I have spent so much of my life trying to get someone to understand whatever it is I’m going through. No matter how good our lives are, there’s always some element of suffering or painful giving of ourselves. For goodness sake, I’m sitting here living this beautiful, privileged life and feeling nostalgic over parts of my past, parts that were actually quite miserable – and yet in my head those memories have a glow, a golden backlight. Nostalgia is like Instagram: it makes life look a little better than it actually feels.
We all have our own brand of suffering that no one will ever fully get, but how we choose to handle the suffering is critical. Most of us go around either pretending our hurt and questions don’t exist, or, getting so stuck in our hurt and questions we’re searching strangers’ eyes to see if they feel it, too – to see if maybe someone gets us and the way life kind of hurts even when we’re not sure why. The only way I can figure to live life wholeheartedly is this: don’t invalidate your own suffering, but don’t get hung up on it either.
Two summers ago I was going out running in the morning before my daughter woke up. It was too hot to go outside at any other point during the day, so I was trying to get exercise in before the heat really set in. I would always get to about halfway through my run, turn the corner, and start feeling tired. It was always at the same point, and I always thought I wasn’t trying hard enough and that I needed to push through it so I could get in better shape. Basically I thought the reasons it felt hard had something to do with my own lack of discipline and effort. One day as I hit that spot again, the narrative in my head was interrupted as I realized there was a slight incline for about half a mile starting at that halfway point. It instantly connected to my life, as I always tend to blame myself when I’m struggling through a season, but I realized that in life, a lot of times we’re running uphill without realizing it. We don’t see all the reasons it’s a difficult season, but you’re not making it up and it’s not your fault. It doesn’t change the fact that it feels hard, and that it’s going to take extra effort, but it’s still nice to know it’s not all in your head.

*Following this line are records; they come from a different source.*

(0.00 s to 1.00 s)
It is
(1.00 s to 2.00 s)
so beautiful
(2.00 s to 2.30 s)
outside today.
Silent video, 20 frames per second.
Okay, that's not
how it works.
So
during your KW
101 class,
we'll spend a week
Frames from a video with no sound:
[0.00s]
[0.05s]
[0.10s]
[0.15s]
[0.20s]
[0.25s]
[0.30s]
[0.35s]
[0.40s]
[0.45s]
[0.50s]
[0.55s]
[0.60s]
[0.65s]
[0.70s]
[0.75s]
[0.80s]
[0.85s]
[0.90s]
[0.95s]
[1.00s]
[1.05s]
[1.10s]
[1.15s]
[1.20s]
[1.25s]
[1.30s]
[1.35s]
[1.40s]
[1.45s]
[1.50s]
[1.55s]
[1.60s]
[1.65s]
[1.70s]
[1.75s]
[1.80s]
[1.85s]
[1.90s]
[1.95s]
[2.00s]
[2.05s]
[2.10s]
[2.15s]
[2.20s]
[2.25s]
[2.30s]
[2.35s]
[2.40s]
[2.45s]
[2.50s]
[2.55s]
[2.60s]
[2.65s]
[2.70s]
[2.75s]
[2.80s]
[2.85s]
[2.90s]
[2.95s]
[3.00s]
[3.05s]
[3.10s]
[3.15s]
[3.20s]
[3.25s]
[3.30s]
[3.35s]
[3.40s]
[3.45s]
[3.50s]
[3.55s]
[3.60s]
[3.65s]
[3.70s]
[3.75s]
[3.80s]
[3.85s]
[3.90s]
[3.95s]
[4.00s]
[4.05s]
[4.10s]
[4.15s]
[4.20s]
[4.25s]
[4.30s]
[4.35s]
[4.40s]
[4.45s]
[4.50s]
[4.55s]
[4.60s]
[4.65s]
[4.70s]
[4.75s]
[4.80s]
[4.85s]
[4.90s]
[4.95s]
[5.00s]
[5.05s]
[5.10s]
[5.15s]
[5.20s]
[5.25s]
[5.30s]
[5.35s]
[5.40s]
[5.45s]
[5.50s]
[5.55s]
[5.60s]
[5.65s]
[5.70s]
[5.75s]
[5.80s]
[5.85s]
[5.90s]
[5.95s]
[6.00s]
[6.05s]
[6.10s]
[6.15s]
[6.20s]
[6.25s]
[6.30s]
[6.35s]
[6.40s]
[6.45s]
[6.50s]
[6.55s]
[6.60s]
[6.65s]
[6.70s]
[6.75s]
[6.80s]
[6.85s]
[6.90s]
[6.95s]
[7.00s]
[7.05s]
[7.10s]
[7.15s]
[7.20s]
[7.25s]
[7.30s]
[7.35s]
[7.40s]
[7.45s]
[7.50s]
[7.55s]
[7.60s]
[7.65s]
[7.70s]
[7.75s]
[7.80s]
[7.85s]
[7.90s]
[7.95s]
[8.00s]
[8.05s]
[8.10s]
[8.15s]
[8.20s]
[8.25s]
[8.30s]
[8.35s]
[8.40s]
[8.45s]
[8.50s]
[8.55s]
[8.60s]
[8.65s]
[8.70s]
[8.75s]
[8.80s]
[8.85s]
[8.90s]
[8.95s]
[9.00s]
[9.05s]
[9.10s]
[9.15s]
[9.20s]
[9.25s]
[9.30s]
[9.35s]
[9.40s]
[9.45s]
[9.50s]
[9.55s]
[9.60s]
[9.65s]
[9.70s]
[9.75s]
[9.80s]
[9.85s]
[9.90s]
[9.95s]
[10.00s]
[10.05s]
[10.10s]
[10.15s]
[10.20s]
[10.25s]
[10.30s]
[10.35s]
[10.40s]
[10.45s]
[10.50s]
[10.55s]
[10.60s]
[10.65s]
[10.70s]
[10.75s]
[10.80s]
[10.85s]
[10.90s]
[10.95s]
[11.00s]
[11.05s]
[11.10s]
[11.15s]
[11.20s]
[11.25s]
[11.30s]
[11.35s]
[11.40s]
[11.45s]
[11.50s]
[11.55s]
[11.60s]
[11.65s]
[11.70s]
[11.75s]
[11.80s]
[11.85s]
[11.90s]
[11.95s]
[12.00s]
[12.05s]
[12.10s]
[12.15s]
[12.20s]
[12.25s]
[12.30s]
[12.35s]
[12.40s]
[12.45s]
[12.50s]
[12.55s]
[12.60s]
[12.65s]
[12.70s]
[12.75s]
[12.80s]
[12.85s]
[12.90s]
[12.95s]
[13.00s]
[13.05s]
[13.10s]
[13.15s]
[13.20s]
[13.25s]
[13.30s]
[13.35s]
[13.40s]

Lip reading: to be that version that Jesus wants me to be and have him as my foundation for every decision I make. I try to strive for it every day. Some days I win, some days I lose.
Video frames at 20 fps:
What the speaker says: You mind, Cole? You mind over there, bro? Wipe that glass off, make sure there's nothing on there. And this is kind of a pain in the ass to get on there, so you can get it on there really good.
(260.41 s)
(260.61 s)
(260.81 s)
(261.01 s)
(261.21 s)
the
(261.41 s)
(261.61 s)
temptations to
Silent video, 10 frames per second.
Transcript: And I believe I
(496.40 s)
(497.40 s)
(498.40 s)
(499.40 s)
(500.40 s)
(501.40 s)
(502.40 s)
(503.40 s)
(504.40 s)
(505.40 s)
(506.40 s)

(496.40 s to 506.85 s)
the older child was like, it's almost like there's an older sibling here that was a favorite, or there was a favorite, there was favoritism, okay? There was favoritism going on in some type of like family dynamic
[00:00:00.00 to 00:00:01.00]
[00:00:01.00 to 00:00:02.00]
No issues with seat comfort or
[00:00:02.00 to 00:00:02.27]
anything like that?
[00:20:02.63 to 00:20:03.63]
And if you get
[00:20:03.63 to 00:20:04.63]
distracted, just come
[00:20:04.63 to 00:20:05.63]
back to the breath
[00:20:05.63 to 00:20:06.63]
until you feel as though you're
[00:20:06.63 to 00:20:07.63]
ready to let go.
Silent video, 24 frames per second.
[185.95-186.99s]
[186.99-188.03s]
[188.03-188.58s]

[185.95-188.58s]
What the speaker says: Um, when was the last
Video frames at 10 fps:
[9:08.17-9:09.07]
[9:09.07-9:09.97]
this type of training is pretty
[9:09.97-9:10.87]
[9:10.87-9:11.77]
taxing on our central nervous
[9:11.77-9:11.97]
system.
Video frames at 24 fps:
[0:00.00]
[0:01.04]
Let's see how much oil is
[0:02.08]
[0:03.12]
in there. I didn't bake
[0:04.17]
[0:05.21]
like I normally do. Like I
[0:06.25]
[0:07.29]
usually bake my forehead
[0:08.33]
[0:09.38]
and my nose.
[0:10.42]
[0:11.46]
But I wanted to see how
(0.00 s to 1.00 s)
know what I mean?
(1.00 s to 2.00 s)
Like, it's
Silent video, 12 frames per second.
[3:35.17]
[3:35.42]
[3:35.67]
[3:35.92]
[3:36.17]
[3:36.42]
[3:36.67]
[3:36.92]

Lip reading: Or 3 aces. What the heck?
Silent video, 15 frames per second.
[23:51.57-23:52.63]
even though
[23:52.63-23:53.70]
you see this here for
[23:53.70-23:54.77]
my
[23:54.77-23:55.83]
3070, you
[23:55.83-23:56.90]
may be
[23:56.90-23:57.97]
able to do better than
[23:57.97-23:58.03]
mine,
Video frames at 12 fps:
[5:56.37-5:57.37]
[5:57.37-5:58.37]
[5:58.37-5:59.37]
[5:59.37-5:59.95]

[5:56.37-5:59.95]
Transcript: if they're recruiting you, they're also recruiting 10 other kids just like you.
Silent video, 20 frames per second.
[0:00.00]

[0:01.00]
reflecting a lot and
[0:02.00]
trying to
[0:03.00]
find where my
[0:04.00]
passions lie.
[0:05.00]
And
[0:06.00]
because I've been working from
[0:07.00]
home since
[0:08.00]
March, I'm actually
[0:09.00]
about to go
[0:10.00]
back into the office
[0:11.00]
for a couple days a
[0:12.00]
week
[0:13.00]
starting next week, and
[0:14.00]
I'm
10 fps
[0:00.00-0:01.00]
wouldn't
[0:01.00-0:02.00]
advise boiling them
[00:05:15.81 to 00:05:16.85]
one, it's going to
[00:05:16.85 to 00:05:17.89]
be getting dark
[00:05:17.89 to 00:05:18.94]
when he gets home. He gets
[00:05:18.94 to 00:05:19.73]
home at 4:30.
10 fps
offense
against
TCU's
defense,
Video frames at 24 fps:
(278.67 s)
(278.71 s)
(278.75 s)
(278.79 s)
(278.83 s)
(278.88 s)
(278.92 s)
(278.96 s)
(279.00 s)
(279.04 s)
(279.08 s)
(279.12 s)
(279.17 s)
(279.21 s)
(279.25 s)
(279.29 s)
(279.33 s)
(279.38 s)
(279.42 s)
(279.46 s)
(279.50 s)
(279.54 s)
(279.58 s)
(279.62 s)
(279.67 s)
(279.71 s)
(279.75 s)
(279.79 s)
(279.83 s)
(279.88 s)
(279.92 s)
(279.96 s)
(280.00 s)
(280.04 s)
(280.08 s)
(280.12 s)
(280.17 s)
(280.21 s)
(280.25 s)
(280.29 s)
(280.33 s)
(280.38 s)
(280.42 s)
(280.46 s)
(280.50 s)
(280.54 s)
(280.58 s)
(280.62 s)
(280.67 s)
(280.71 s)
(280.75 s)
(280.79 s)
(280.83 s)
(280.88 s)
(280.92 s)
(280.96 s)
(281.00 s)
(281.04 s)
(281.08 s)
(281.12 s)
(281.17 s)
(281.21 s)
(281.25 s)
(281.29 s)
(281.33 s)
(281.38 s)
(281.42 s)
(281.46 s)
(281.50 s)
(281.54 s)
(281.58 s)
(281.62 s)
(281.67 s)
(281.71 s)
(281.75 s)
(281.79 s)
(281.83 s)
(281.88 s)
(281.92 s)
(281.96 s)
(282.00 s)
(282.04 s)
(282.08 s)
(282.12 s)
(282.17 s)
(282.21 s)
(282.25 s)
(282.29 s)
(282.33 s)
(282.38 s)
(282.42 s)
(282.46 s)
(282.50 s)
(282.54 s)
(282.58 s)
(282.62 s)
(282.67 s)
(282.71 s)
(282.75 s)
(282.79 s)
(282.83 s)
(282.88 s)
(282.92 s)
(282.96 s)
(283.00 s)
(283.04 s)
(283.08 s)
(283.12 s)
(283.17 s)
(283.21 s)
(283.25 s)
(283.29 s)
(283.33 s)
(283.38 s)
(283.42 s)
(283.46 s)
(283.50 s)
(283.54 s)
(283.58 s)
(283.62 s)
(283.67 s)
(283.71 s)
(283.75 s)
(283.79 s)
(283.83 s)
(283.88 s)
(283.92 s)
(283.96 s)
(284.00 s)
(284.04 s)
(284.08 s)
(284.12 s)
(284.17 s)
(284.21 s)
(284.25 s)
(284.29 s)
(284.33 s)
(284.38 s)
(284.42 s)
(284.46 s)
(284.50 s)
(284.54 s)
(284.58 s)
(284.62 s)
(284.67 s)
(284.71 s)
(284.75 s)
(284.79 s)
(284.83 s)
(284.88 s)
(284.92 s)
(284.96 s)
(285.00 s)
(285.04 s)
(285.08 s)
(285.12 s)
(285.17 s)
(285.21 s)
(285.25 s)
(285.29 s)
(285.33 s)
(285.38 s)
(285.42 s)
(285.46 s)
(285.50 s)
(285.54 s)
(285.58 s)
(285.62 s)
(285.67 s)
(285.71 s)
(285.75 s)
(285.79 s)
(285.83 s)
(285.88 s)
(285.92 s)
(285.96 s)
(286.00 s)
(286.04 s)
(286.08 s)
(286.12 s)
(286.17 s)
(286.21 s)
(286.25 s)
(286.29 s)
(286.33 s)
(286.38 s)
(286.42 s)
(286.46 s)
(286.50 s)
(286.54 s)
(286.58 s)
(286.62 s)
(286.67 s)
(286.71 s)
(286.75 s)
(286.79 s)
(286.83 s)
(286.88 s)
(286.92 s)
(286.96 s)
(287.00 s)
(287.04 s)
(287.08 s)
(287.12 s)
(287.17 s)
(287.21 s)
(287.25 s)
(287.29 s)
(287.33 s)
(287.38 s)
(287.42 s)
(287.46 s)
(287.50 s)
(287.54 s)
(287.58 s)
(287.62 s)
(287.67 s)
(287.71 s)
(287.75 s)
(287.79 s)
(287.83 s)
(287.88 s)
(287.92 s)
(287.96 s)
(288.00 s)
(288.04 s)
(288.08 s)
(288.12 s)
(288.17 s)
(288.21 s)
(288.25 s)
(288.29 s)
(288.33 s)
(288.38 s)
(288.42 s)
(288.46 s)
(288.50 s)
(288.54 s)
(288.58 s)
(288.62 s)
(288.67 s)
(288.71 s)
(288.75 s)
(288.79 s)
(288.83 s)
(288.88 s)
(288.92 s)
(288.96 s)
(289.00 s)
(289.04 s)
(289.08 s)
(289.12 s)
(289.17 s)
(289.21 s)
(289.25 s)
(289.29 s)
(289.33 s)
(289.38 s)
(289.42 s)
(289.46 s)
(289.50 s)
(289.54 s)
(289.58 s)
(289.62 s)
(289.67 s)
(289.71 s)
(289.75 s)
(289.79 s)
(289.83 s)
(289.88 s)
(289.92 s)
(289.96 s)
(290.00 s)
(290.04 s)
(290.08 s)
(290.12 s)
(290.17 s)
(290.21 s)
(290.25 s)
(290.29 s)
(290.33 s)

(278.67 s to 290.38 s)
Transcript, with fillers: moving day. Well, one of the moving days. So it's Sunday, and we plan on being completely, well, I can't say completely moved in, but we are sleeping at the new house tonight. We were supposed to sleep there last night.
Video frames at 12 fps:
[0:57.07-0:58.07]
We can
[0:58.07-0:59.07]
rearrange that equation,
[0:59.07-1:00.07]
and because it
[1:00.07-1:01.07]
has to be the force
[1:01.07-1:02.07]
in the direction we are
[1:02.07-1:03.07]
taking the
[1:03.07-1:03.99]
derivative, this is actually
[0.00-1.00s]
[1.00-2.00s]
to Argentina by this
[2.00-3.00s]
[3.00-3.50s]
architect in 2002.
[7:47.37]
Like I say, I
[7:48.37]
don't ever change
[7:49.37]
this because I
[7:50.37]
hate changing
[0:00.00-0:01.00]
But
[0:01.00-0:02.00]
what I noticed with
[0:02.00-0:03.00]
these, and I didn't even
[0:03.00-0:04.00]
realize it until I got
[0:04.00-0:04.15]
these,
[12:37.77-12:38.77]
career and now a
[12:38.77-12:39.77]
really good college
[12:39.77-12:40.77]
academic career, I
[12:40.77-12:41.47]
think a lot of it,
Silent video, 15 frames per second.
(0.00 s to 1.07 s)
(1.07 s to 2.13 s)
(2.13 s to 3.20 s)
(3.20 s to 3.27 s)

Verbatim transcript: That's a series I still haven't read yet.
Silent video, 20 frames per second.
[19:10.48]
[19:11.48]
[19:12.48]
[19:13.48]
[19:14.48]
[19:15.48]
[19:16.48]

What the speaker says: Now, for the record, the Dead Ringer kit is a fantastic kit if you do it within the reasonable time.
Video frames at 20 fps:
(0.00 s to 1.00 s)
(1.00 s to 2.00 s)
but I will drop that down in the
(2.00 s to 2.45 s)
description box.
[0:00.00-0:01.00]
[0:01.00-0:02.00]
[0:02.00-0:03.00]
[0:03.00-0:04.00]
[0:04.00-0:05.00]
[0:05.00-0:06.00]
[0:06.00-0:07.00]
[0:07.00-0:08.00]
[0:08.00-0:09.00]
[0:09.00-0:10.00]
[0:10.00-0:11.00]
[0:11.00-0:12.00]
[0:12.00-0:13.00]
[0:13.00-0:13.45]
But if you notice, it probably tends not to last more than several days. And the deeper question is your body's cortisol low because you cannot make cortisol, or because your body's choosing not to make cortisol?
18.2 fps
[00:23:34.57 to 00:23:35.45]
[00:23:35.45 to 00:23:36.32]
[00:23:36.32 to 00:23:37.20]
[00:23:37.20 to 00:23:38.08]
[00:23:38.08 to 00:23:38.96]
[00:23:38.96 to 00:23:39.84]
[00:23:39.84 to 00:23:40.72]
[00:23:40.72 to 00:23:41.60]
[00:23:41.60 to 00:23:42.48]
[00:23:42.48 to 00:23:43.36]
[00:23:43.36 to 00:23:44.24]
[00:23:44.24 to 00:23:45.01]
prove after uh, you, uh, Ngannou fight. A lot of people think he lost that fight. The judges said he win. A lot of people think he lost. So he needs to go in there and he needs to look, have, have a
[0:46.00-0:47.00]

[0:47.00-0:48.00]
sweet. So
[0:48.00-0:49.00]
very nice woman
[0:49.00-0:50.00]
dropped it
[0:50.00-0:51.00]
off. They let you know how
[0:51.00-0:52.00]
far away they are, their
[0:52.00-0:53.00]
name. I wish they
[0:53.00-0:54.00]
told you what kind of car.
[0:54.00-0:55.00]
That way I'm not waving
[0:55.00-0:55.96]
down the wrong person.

The truth is, in an objective sense, my life is pretty wonderful. Although I still have conflicted feelings about where I am and what I’m doing there’s nothing I would actually change. What I keep finding is that there is so much grace in this life. It would be dishonest to say that I always love my life, but after the tough moments pass, I feel the beauty of God seeping in through all my cracks. And yes, we need to follow Christ with our crosses, but he is also a God of hope. Without a comprehensive theology of both suffering and hope I can’t live wholeheartedly, both acknowledging the suffering and also not getting hung up on it.
Part of the problem is we can never see it all clearly. We can’t hold life all at once and get a good look at it. Even the past, with 20/20 hindsight, is limited to the narrow scope of our limited perspective. But occasionally I have a moment of clarity, and I’m comforted to see that there was meaning to my struggle, that the questions I had did resolve, and that I am in a better place now than I was then. I am grateful to have enough years under my belt at this point to finally start feeling like I know something about myself, but I imagine in another thirty years I’ll look back and know for certain that I knew nothing. Except maybe the enduring love of Christ and that He is certainly our hope.